157Каждое утро, зимой и летом, в мороз и в дождь, мой отец подкрадывался к окну и с жутким скрипом выцарапывал ногтем на замерзшем окне: I е&, и далее следовало имя моей матери. Но моя мать была так ленива и так любила поспать — всхрапывая и даже похрюкивая при этом, как поросенок, — или просто валялась в постели; короче, когда она продирала глаза, надписи уж и в помине не было. Такое вот, можно сказать, знакомство.
158Так познакомились мой отец с моей матерью (черновики письма на Венгерское радио): Во вчерашней вечерней программе Вы, милостивый государь, в контексте, которого я не могу здесь касаться, дважды произнесли одно слово: Гвадалахара. Что за чудное слово! Как хотелось бы слышать его вновь и вновь: Гвадалахара! Уважаемый господин редактор! Вы представить себе не можете, что означает в нашей венгерской глуши это слово, Гвадалахара! Во вчерашней программе Вы дважды упомянули, точнее сказать, протащили его в эфир — и в мою жизнь. Мне хотелось бы слышать его еще и еще. На это письмо мой отец так и не ответил.
159Мой отец, прибывший вместе с войсками Паскевича, стоял на квартире в доме моей матери, одном из красивейших в городе.
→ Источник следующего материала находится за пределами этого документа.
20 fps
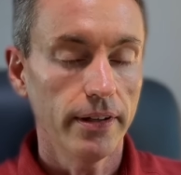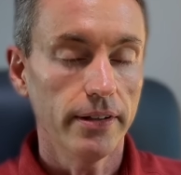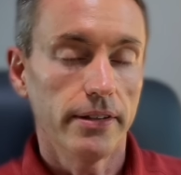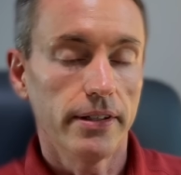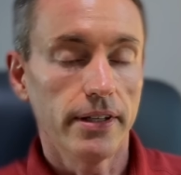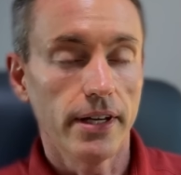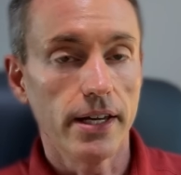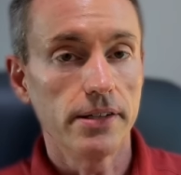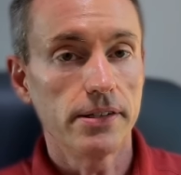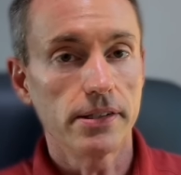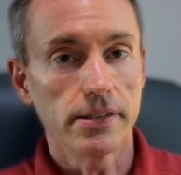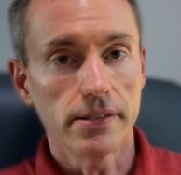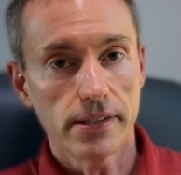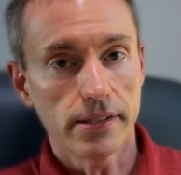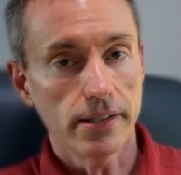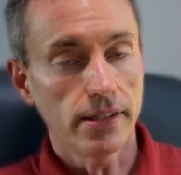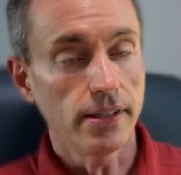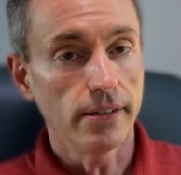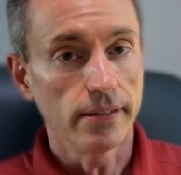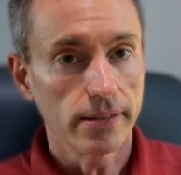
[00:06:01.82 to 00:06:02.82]
The
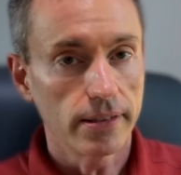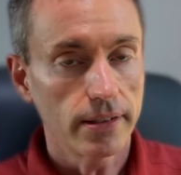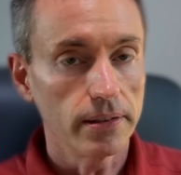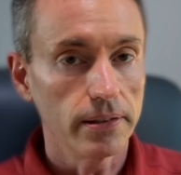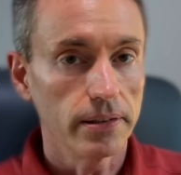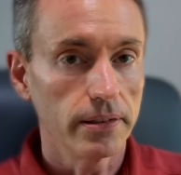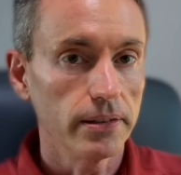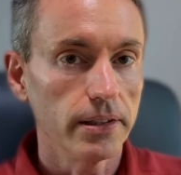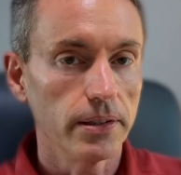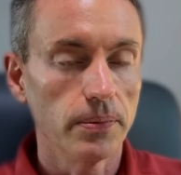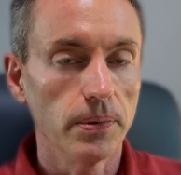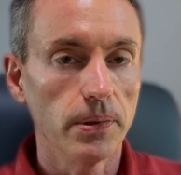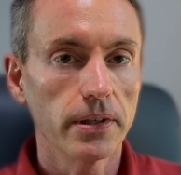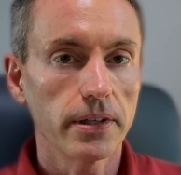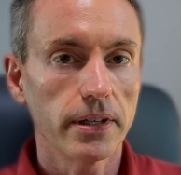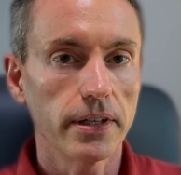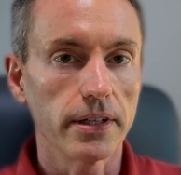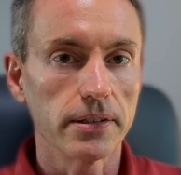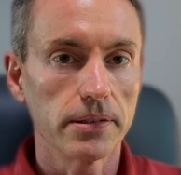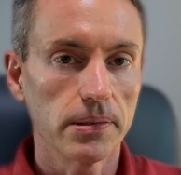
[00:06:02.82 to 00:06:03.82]
agency is clearly
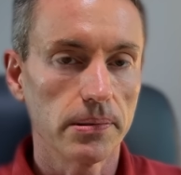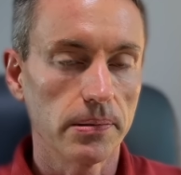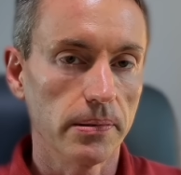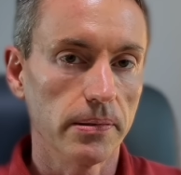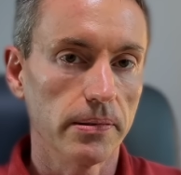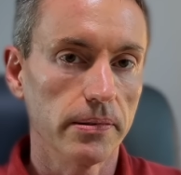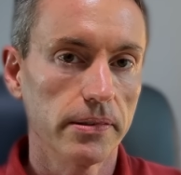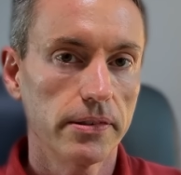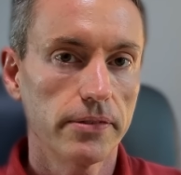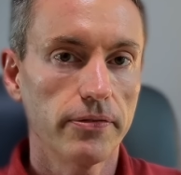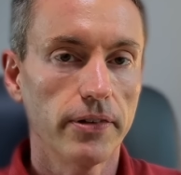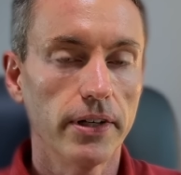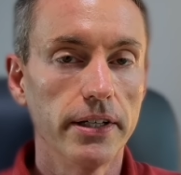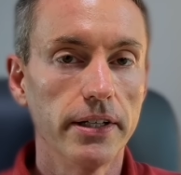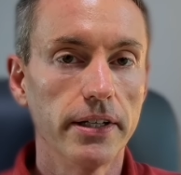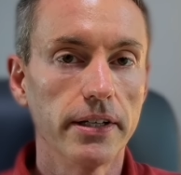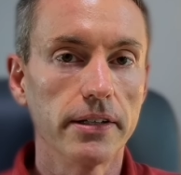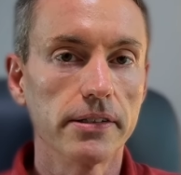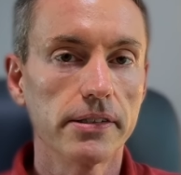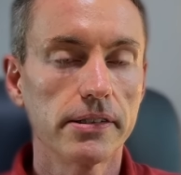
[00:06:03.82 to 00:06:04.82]
working towards
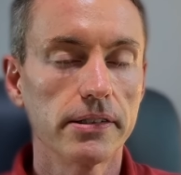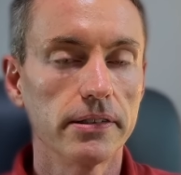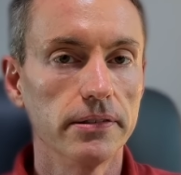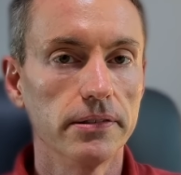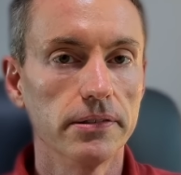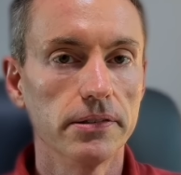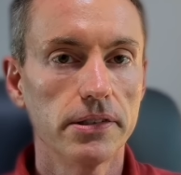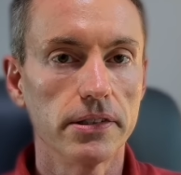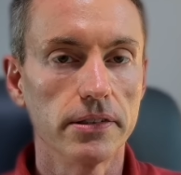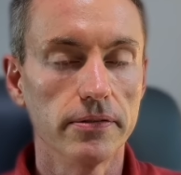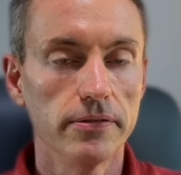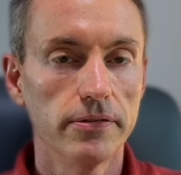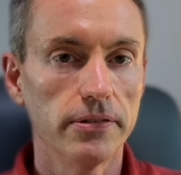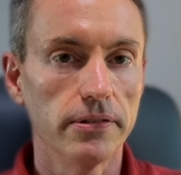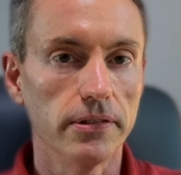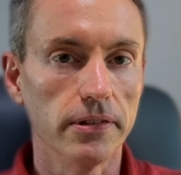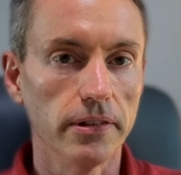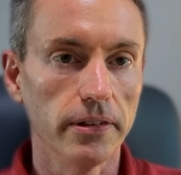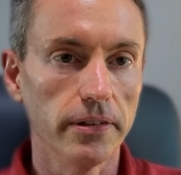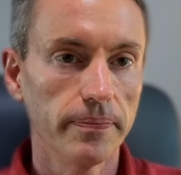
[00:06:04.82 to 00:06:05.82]
finding a solution
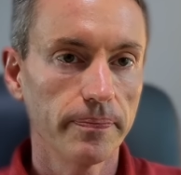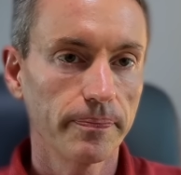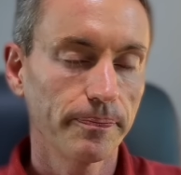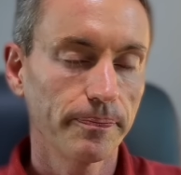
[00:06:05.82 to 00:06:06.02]
for it.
Этот самый граф (мой отец), рассказывала мне мать, выставил на подоконник свой кивер: пусть все еще с улицы видят, что здесь живет русский офицер, и зря не беспокоят хозяев. Пятилетнюю мать кивер этот тянул к себе с магической силой, она с благоговением гладила его, когда никто не видел; однажды мой отец, застав ее за этим занятием, сунул кивер ей в руки: пусть поиграет, если хочет. Мою мать сфотографировали в 1912 году: она сидит на камышовом стуле, глядя в объектив, на ней траурное платье, на шее траурная цепь, свисающая почти до колен, на лице ее нет улыбки, хотя она не выглядит и мрачной; спокойно и бесстрастно смотрит она из-под невероятной по размерам, сплошь состоящей из мягких черных матерчатых валиков шляпы, словно вознамерившись еще раз со вниманием рассмотреть мир, в котором она так зажилась. Ее старший сын говорил, что охотно отдал бы часть своей жизни, чтобы каким-нибудь чудом увидеть, как его мать, пятилетней девочкой, в длинных панталончиках с оборками, вбегает в комнату, где обедают русские офицеры, которых она ни капельки не боится, и на голове у нее кивер моего отца (того самого графа).